Assignment >>
Copy out each line of the material exactly. Pictures do not belong in the copy.

::::::::

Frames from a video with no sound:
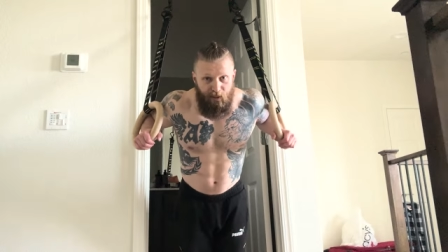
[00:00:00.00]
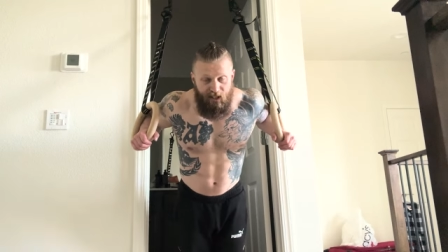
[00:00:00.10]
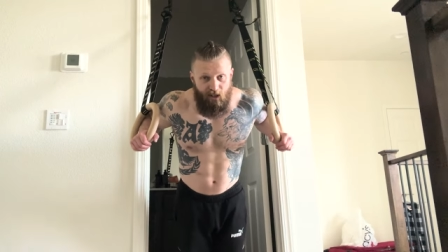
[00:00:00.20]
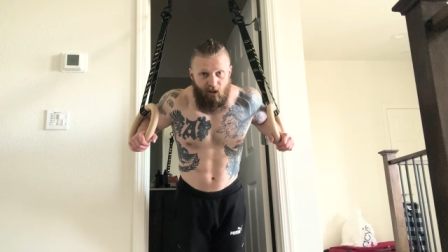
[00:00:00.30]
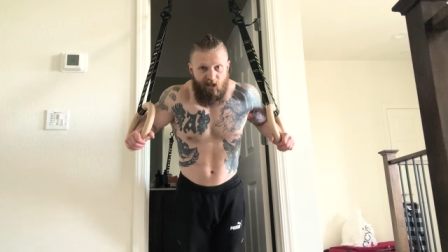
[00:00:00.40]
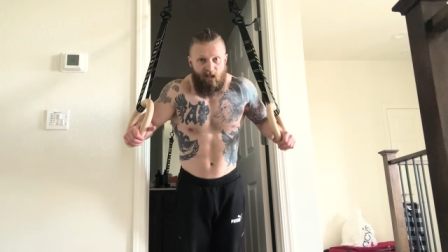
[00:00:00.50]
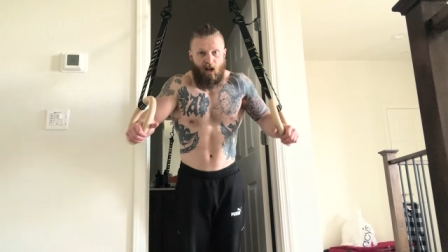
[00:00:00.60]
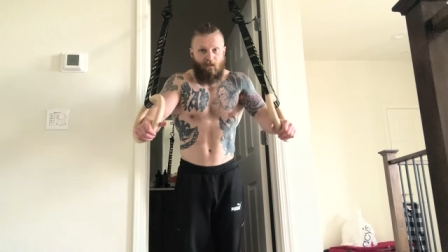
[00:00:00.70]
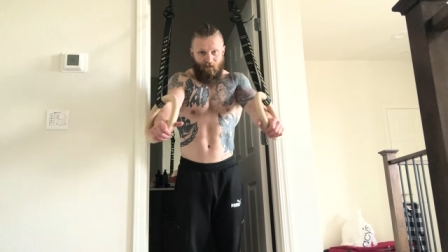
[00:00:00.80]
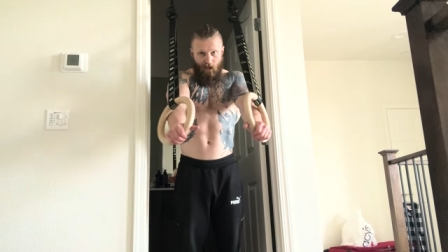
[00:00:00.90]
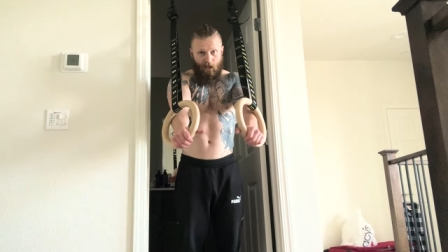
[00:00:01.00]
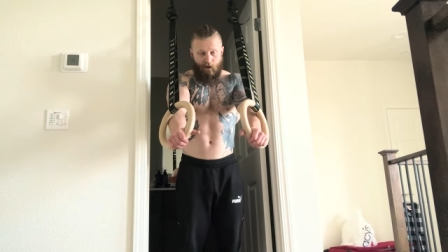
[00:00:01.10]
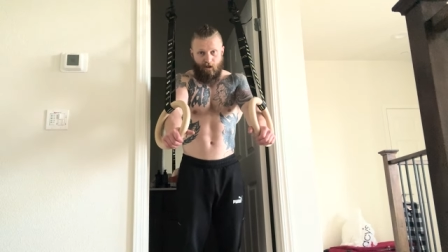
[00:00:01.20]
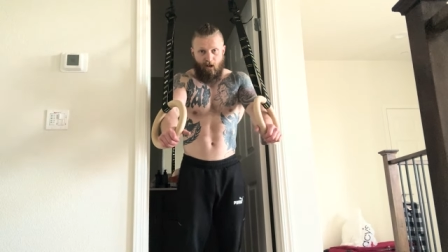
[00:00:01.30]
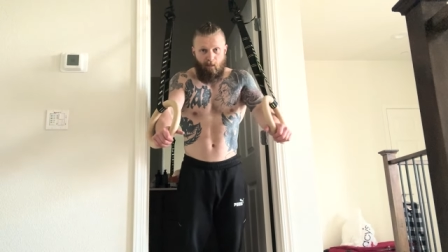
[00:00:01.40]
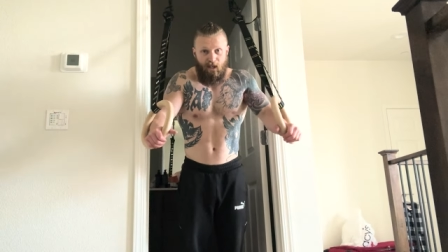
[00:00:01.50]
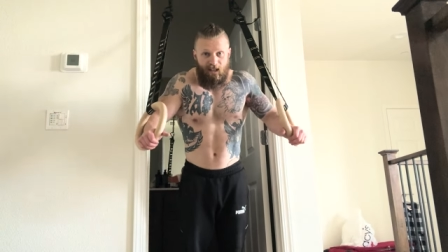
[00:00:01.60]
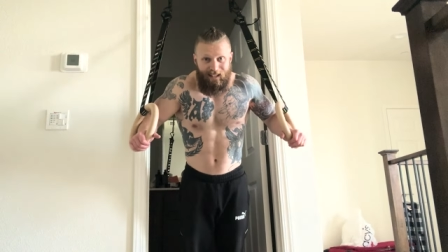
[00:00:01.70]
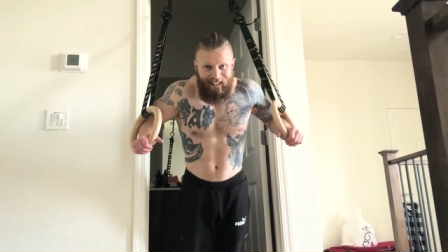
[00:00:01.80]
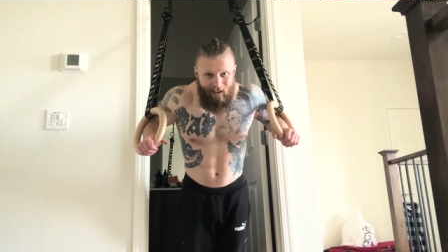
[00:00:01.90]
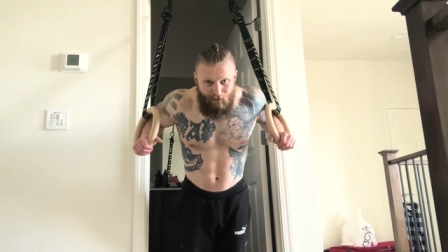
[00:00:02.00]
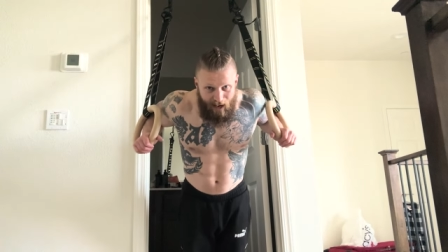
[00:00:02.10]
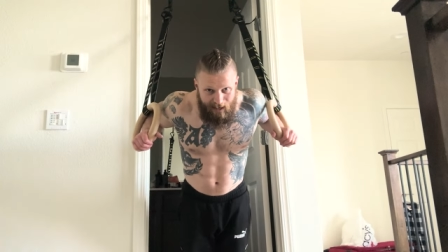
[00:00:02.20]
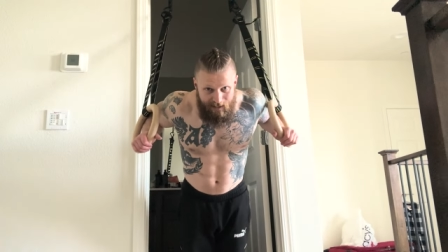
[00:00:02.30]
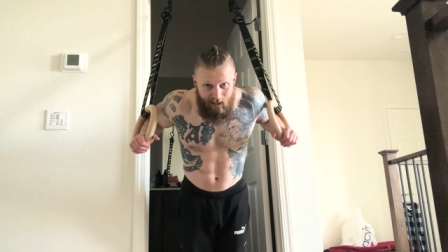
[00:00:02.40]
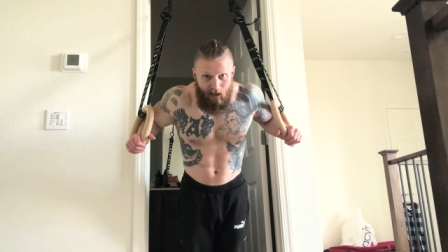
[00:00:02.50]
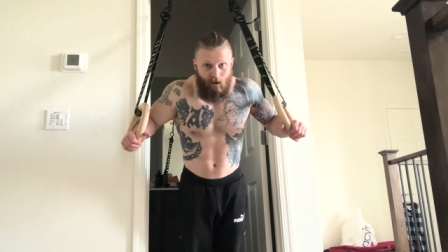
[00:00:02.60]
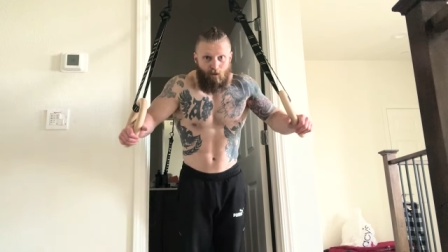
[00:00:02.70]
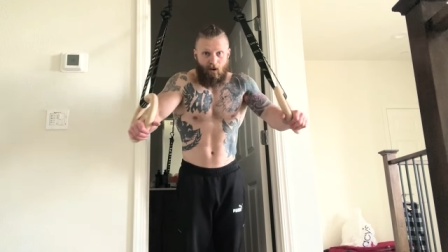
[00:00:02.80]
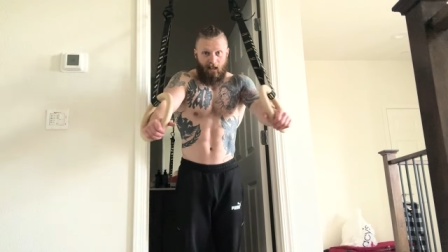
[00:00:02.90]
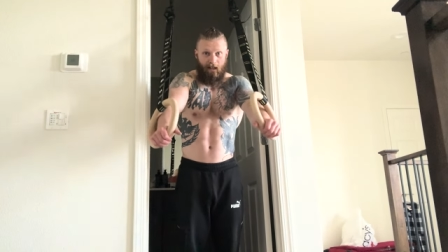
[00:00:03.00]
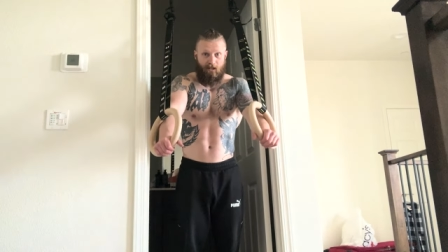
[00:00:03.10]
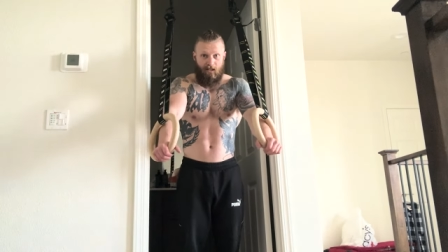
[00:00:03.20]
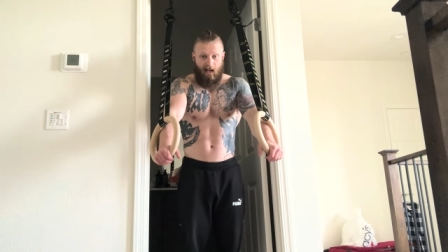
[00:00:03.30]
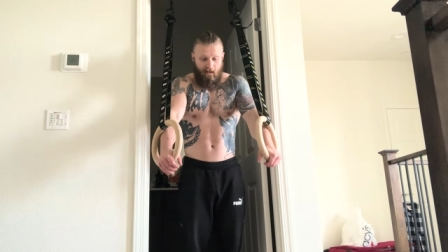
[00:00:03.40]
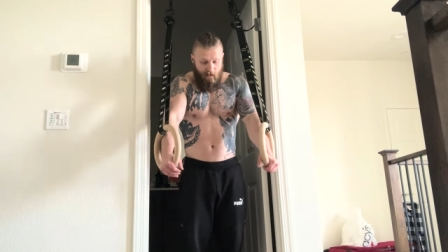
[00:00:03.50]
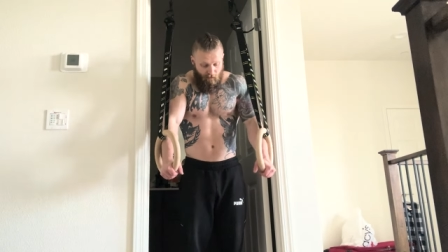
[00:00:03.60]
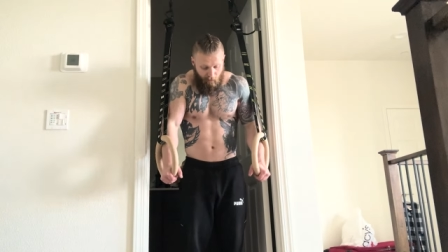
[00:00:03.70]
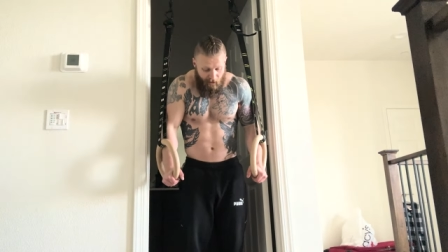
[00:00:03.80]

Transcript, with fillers: beginner stuff, your intermediate and advanced ring exercises. From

::::::::

The answer >>
Frames from a video with no sound:
[00:00:00.00]
[00:00:00.10]
[00:00:00.20]
[00:00:00.30]
[00:00:00.40]
[00:00:00.50]
[00:00:00.60]
[00:00:00.70]
[00:00:00.80]
[00:00:00.90]
[00:00:01.00]
[00:00:01.10]
[00:00:01.20]
[00:00:01.30]
[00:00:01.40]
[00:00:01.50]
[00:00:01.60]
[00:00:01.70]
[00:00:01.80]
[00:00:01.90]
[00:00:02.00]
[00:00:02.10]
[00:00:02.20]
[00:00:02.30]
[00:00:02.40]
[00:00:02.50]
[00:00:02.60]
[00:00:02.70]
[00:00:02.80]
[00:00:02.90]
[00:00:03.00]
[00:00:03.10]
[00:00:03.20]
[00:00:03.30]
[00:00:03.40]
[00:00:03.50]
[00:00:03.60]
[00:00:03.70]
[00:00:03.80]

Transcript, with fillers: beginner stuff, your intermediate and advanced ring exercises. From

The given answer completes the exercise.